Once at the door, one has little time to think the situation over. You are going and that’s that. As it was, I looked forward to the fall. We jumped from 14,000 feet:
Sadly, I have no images of us hurtling through the air with my hair on fire. If you like, you can check out my first tandem jump to see the “Bart Simpson hair”. The free fall segment was terrific. It seemed to last longer this time. It was very cold up high, but you could feel the air warming during the fall. That is a weird sensation. I wasn’t prepared for the canopy opening, so it caught me by surprise. I probably didn’t hear Moci warn me, as I was screaming like a banshee. It just makes you want to holler!
I don’t know if I will ever get another chance to do this, but I’m grateful that this item on my Bucket List is now well covered.

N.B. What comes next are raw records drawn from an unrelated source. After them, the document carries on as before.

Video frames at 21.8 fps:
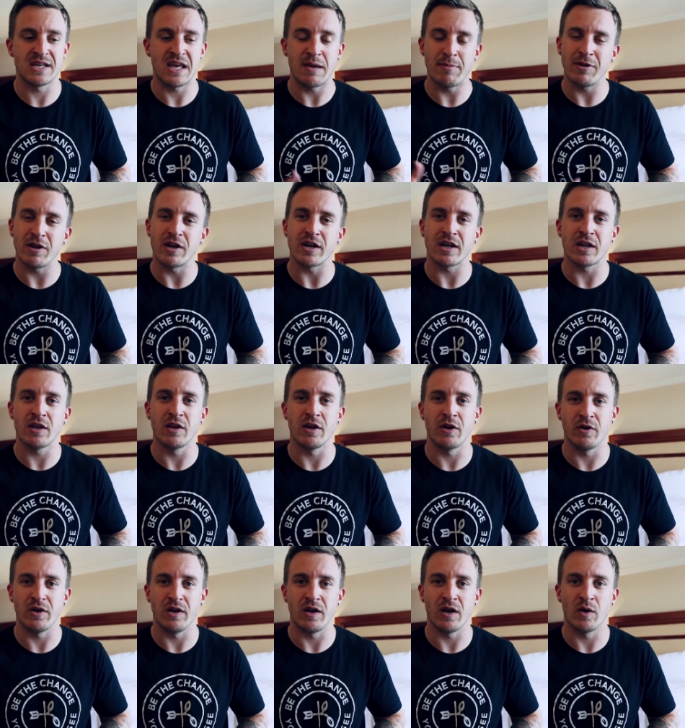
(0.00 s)
It gave me a lot of
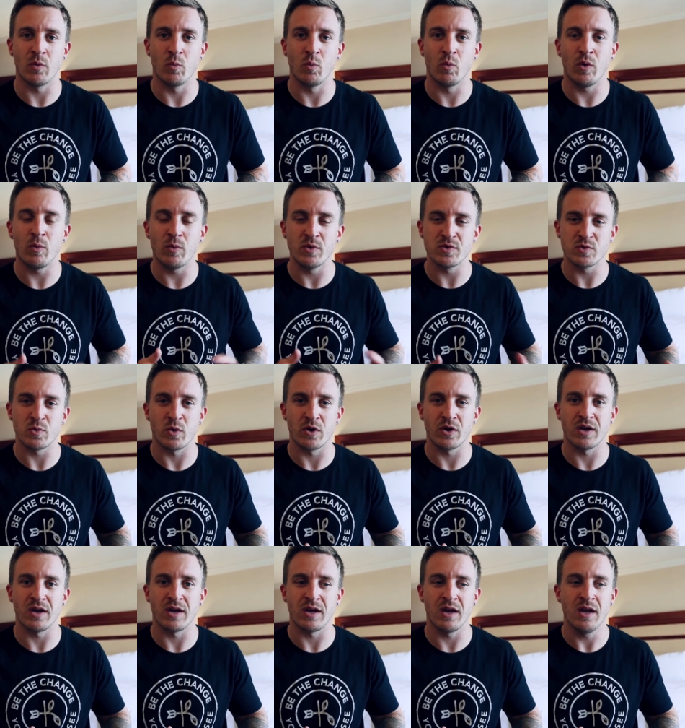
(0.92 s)
clarity on what was
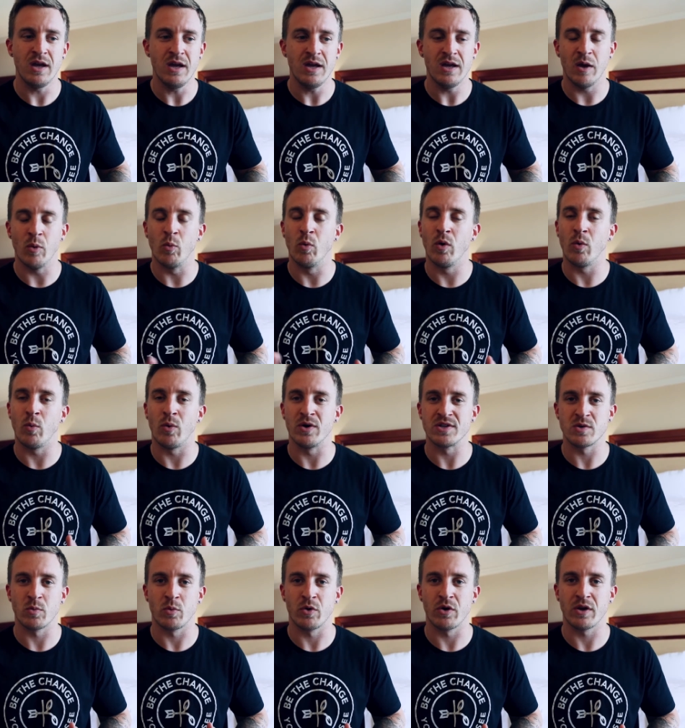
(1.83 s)
working and what
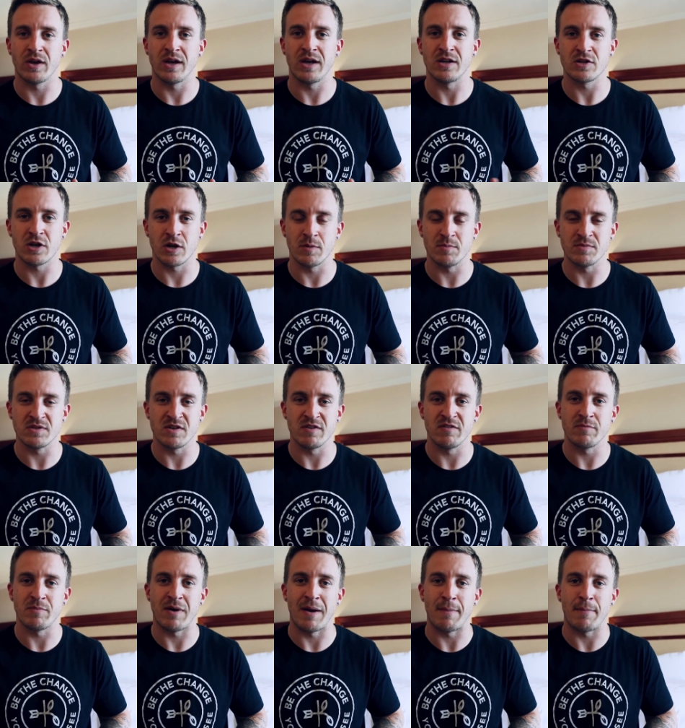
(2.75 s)
wasn't working in terms
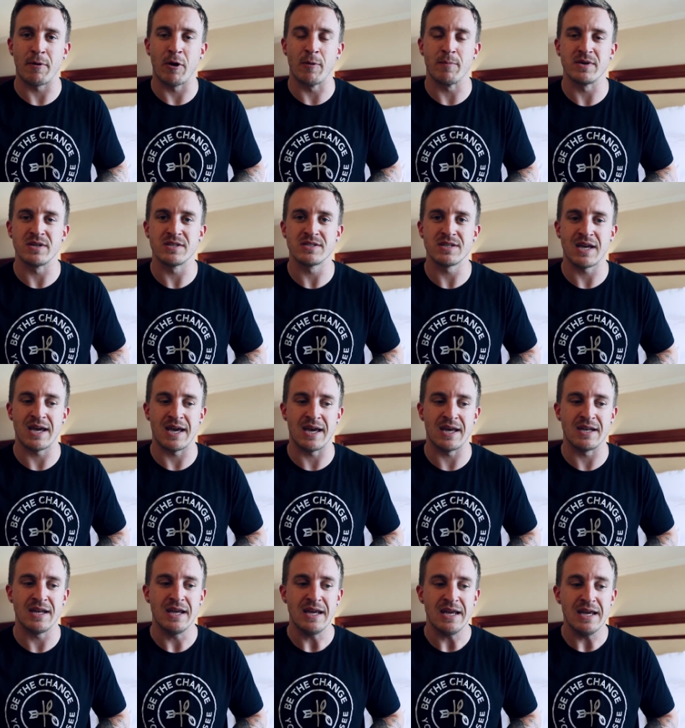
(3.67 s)
of my purpose.
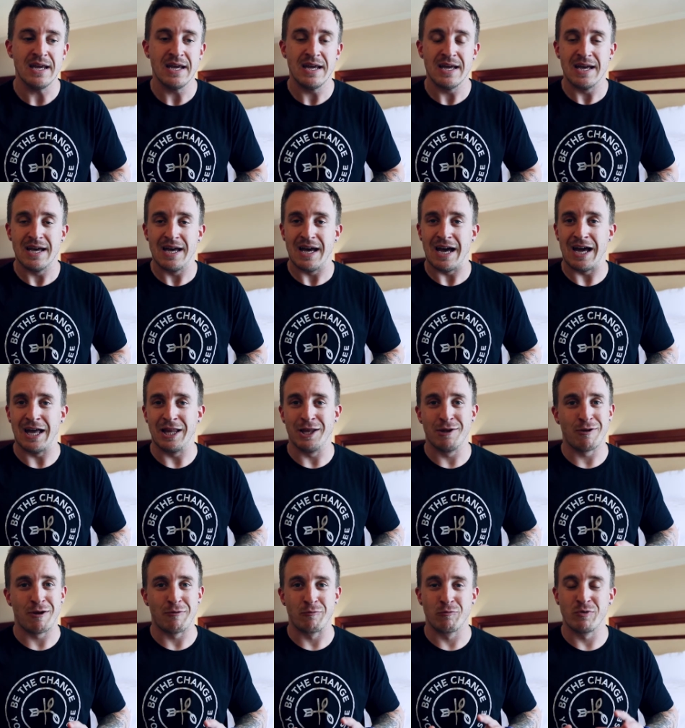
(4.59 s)
And I
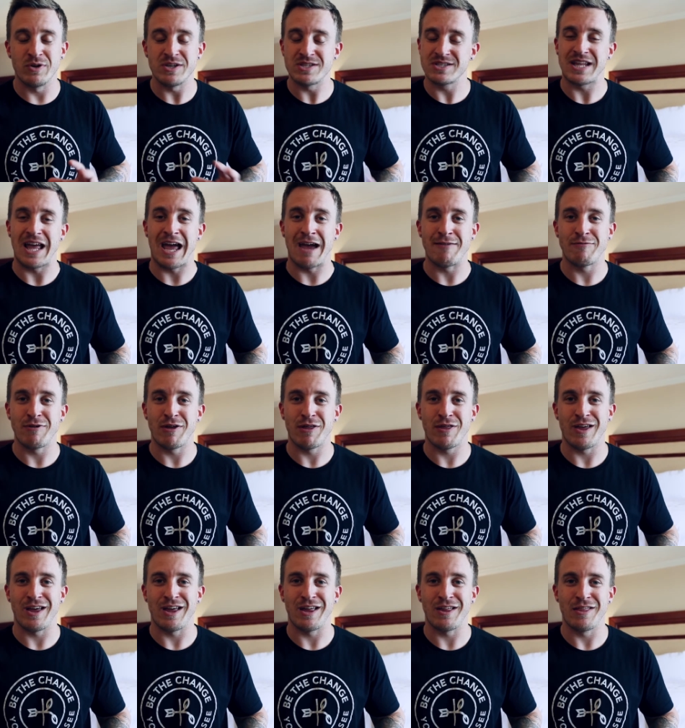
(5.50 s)
risked
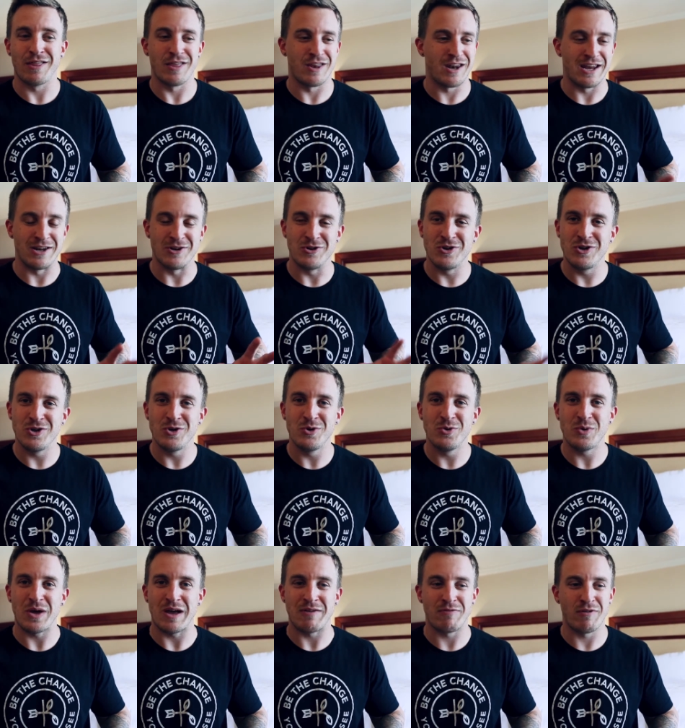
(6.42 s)
everything that I
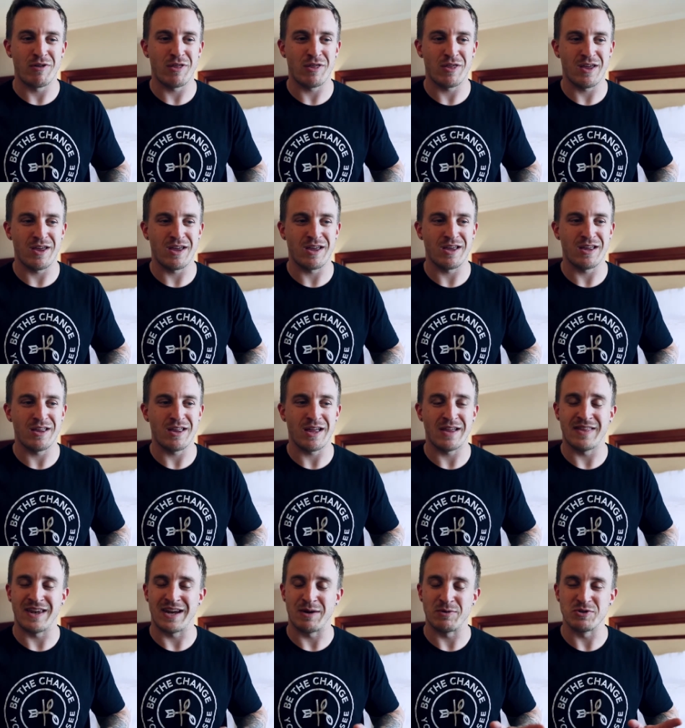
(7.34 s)
knew, everything
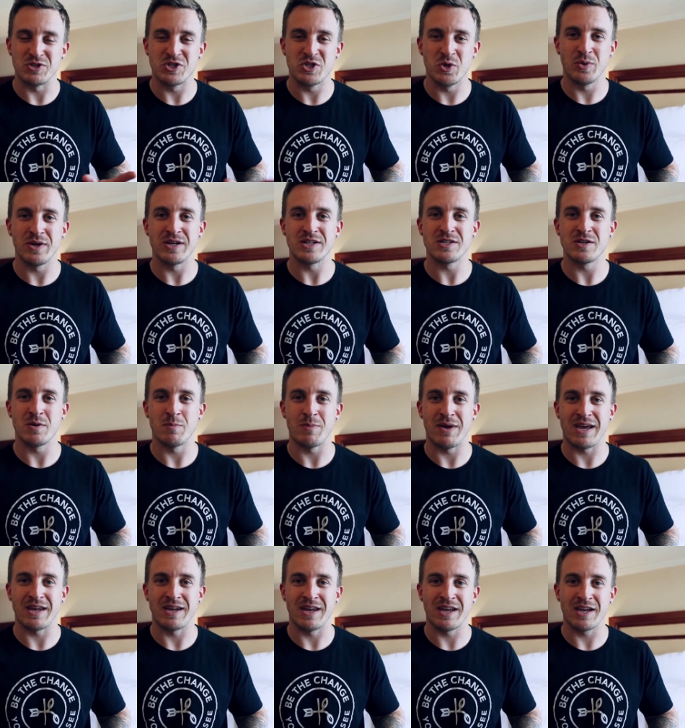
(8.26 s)
that I was doing to
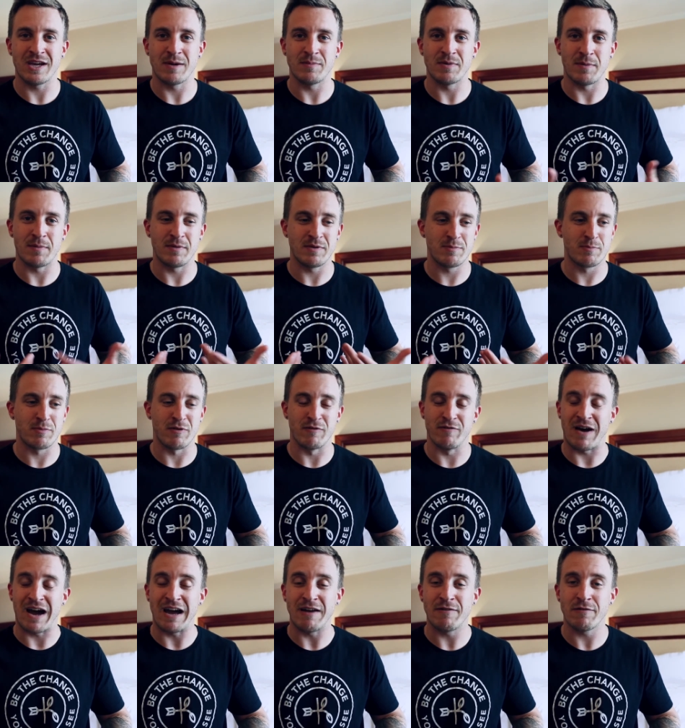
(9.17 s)
make an income, to
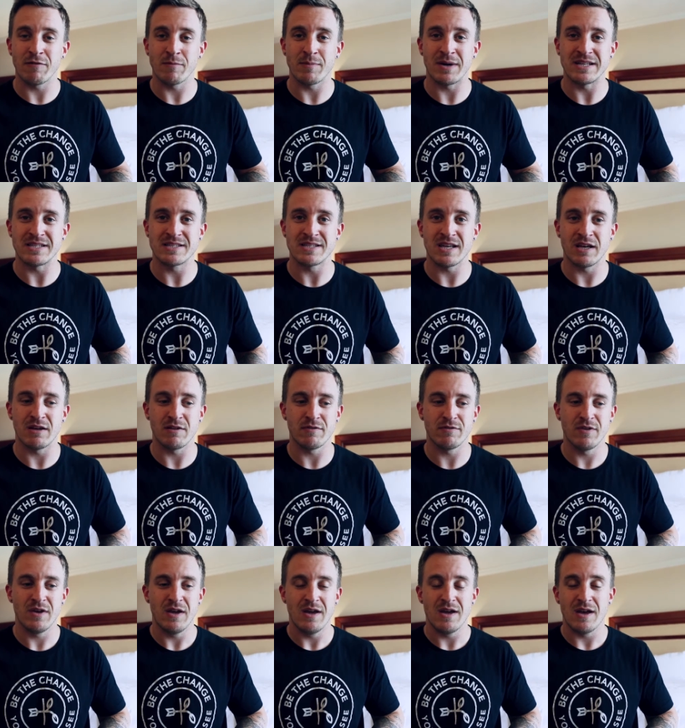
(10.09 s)
provide for
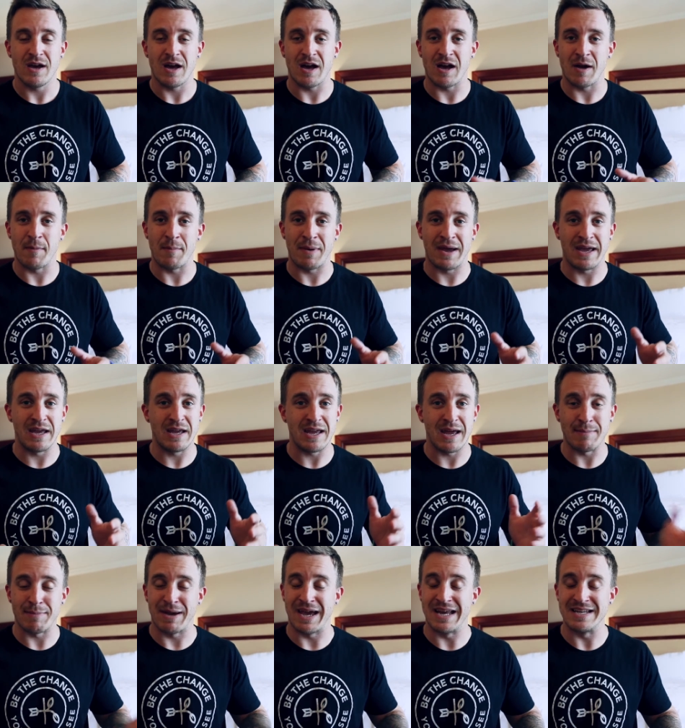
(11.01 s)
myself, my
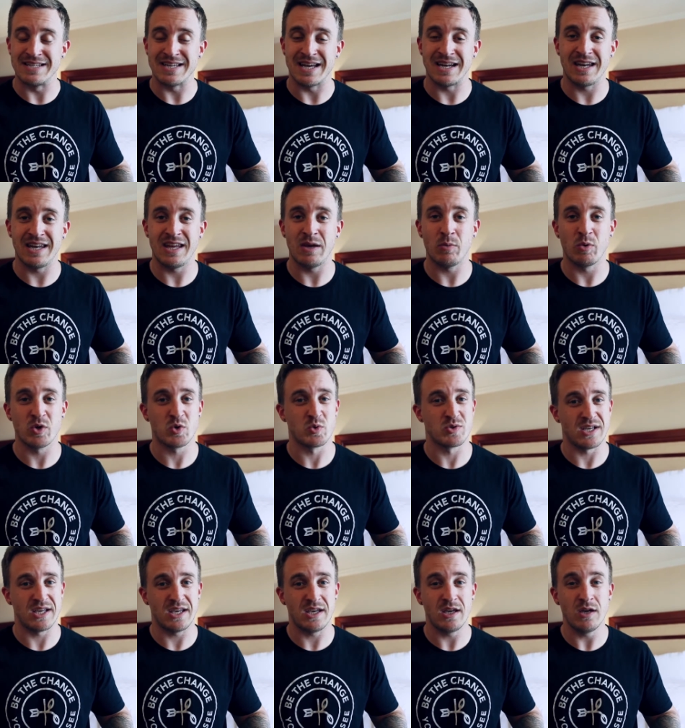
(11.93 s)
identity, which
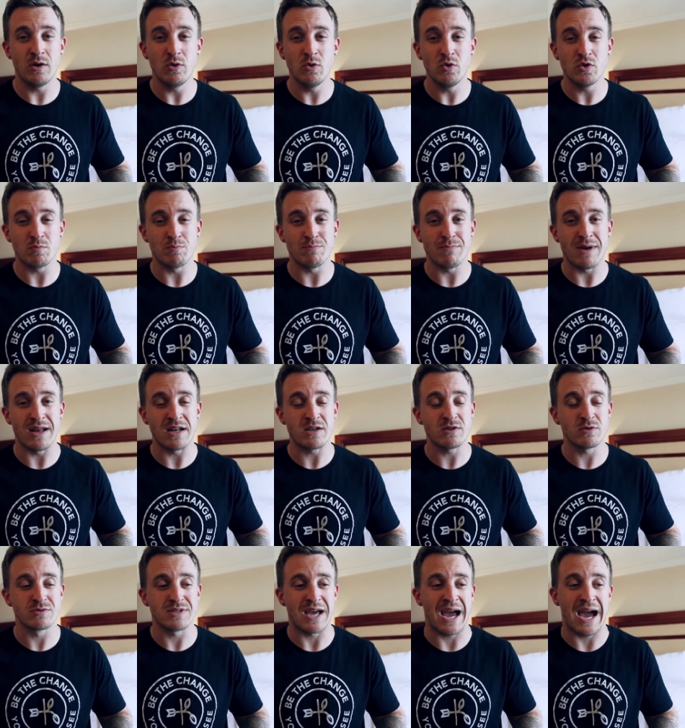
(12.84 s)
was a huge
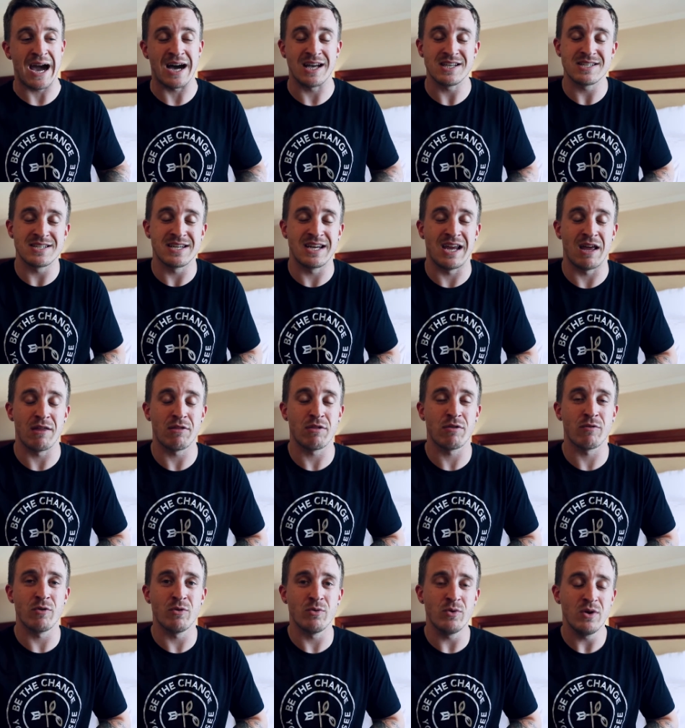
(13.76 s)
mental task to get
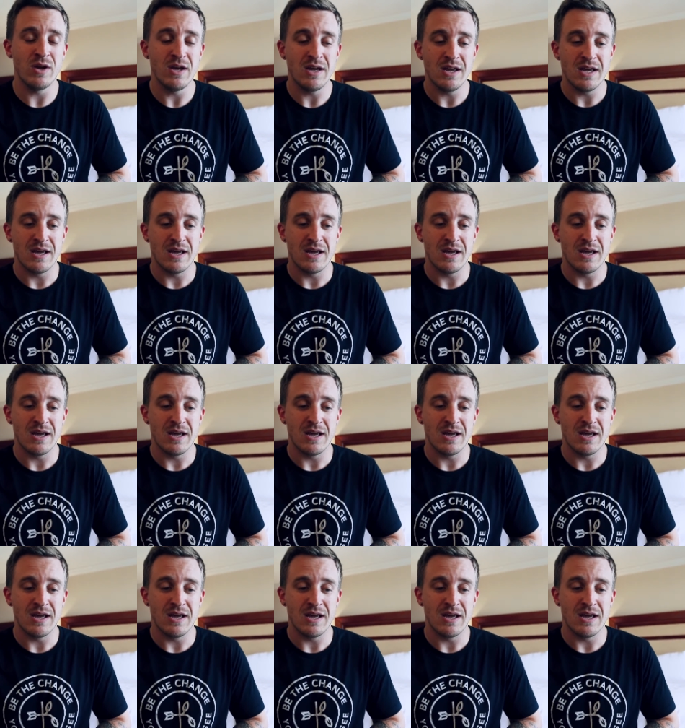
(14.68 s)
through.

Now I will show you something which I will bet that most of you have never seen:
I seriously wanted to get some Kangaroo shots while at the Drop Zone. I saw many, but could not get close enough for a picture, even with the 26X zoom on my Olympus camera. So, I did the next best thing. I took a picture of Kangaroo dung. I hope it amuses you.
I can’t leave the area without paying homage in pixels to Beautiful Downtown Toogoolawah:
What you are seeing is about half of it. If I had turned around and faced the other direction, I could show you the other half.
Sometimes civilisation comes in small packages.